/New-Graph-Analysis

Primary LanguageJupyter Notebook

New-Graph-Analysis

This repository contains the various scripts utilized in our paper "A Brave new World." In the following sections, we document how to utilize each of them, starting with the Size Analysis script.

0. Requirements for All Analyses

  • Python3 and pip3
  • Jupyter Notebook
  • Python Packages you may need to install: NetworkX, adblockparser

1. Size Analysis

Setup

  1. Clone the repository.
  2. Ensure you have modified the filepaths in get_paths.py and ran the get_paths.py on your graph folder.
  3. Modify config file: nodal_size_analysis_config.py.
  4. Modify config file: branch_size_analysis_config.py.

Usage

  1. Run nodal_size_analysis.py on all the graphml data
  2. Run branch_size_analysis.py on all the graphml data.
  3. Modify filepaths for paper-ready python notebook for the data from nodal_size_analysis.py and branch_size_analysis.py
  4. Run the size_analysis_paper_ready python notebook to generate data.

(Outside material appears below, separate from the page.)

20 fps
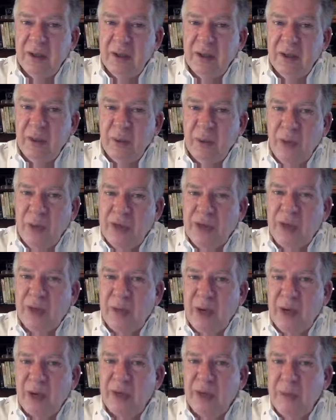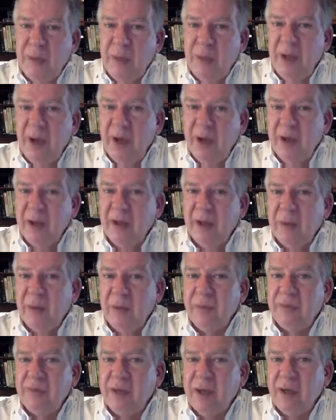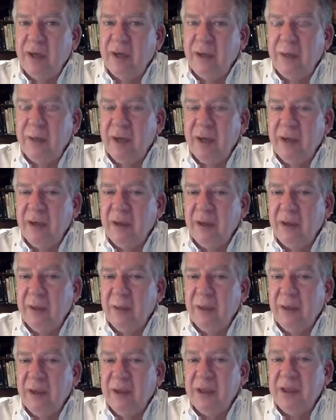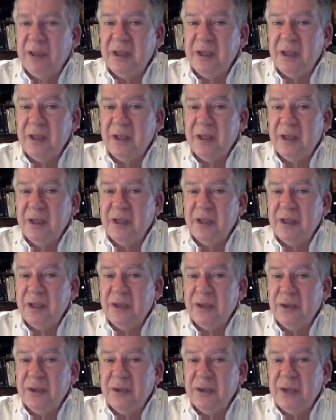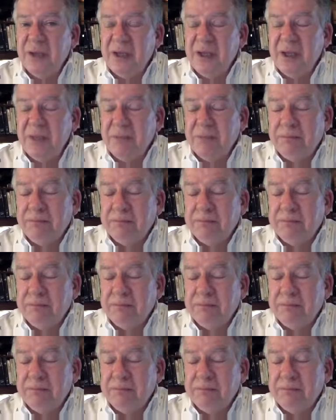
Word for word: the resurrected body that we've talked about a little bit this, this Easter season.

2. Tracker and Ad Bytes Analysis

In this script, we create a simple chart that depicts the median sizes of the ad and tracker bytes. We also add a line depicting the standard deviation.

Requirements

In order to utilize this script, we need to make sure we have the generated JSON data from Size Analysis (1).

Setup

  1. Enter the "tracker_and_ad_bytes" directory.
  2. Open up the notebook file.
  3. Modify the "data_dir" variable to point to your directory containing the various json files from the size analysis script.
  4. Simply run the notebook from top down after configuring this directory.

3. Popularity Analysis

In this script, we utilize the graphml data and filter lists to obtain data on trackers and ads per website. From the gathered, we can calculate the amount of trackers, ads, and how the popularity of a website (based on its position on the Alexa Top 1M) will affect such amounts.

Requirements

In order to utilize this script, you must run the tracker_ads_popularity_analysis.py to grab data on all of the websites. Once doing so, you can use the ipynb to run analysis on "urls_?.txt" files to generate the graphs.

Usage

  1. Run tracker_ads_popularity_analysis.py on all the graphml data (using the output from get_paths.py).
  2. Open the jupyter notebooks.
  3. Edit the constants:
    • URL_DATA_FOLDER to wherever the urls folder is from Step 1.
    • ALEXA_TOP_1M_FILEPATH to wherever the alexa top1m list is
    • any constant ending in _FILE or _PATH is simply where the graphs will be saved to (.pdf files).
  4. Run the jupyter notebooks until the end.